= Kadruk Monastery =

Buddhist monastery in Shannan, Tibet, China

Kadruk Monastery (卡久寺; , Kadruk Gonpa), also known as Kadruk Tashi Lhunpo Hermitage (།), is a Tibetan Buddhist monastery situated atop the mist-shrouded summit of Gyapugyen mountain in Lhozhag County, Shannan, Tibet Autonomous Region, China.

== History ==
Established in 1570 CE, the monastery lies 75 kilometers from Lhozhag County at an elevation of 4,019 meters, surrounded by dense forests, snow-capped peaks, and deep valleys near the Bhutan border. Designated a Tibet Autonomous Region Cultural Relic Protection Unit in 2007, it holds significance as one of the Five Hidden Lands of Padmasambhava (Guru Rinpoche), who is said to have meditated here for seven years during the 8th century.

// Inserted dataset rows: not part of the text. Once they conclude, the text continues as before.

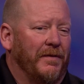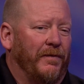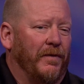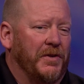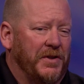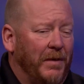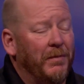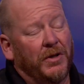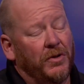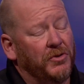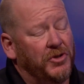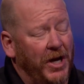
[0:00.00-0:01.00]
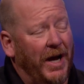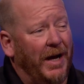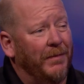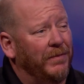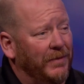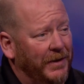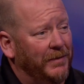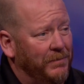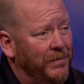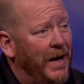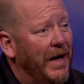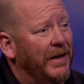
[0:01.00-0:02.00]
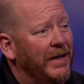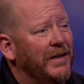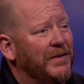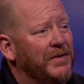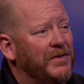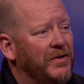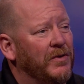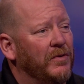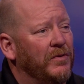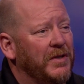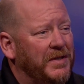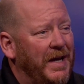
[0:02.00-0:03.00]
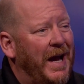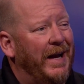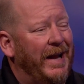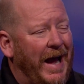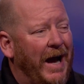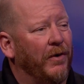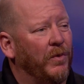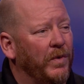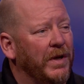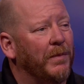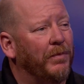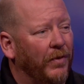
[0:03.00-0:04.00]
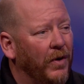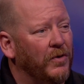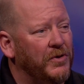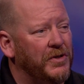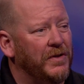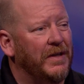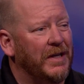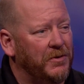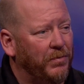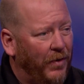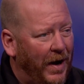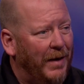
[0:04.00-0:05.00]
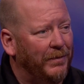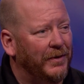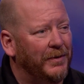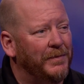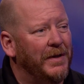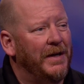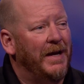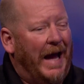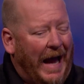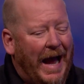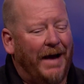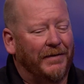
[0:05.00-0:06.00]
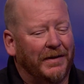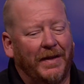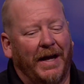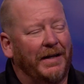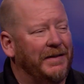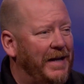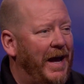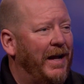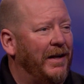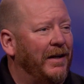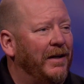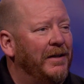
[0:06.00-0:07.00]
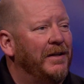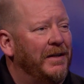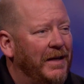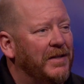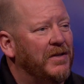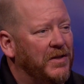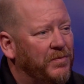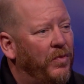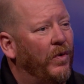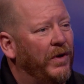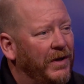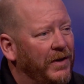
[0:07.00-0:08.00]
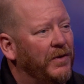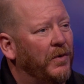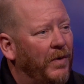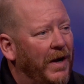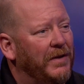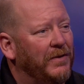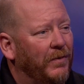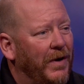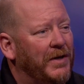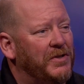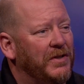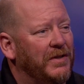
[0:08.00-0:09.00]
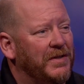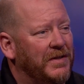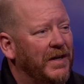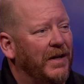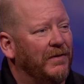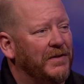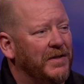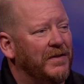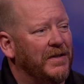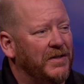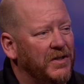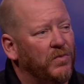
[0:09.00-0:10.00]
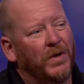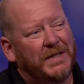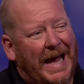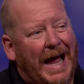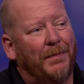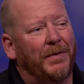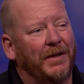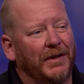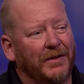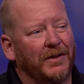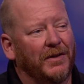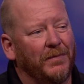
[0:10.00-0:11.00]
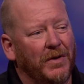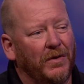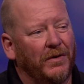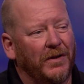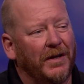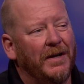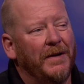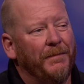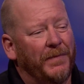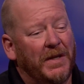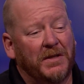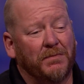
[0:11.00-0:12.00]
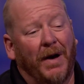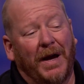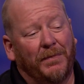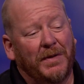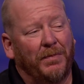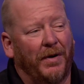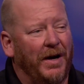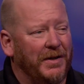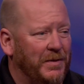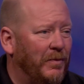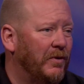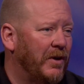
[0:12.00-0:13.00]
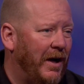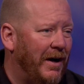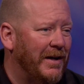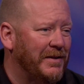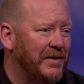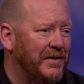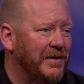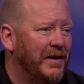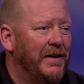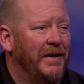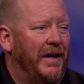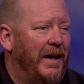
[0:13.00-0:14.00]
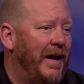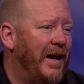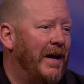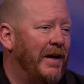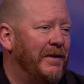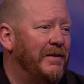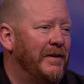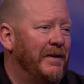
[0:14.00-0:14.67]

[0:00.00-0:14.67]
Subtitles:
for somebody whose job, like mine is, to decide how do we approach this problem, having that data gets us pointed in the right direction to say, listen, this is what's happening in the community. These might be possible causes, and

Originally a Nyingma school institution, Kadruk Monastery was founded by the tertön (treasure revealer) Rigdzin Ngodrup Gyelpo and expanded by the Fifth Dalai Lama in 1682. Its architectural complex, covering 2,691.62 square meters, features a main hall housing statues of Padmasambhava, Amitayus, Four-armed Avalokiteshvara, and the monastery's lineage masters. The site preserves over 100 ancient meditation caves carved into cliffs, along with sacred relics such as Padmasambhava's footprints and ritual objects. A perilous cliffside plank pathway leads to secluded hermitages in the valley below, a pilgrimage route symbolizing spiritual devotion.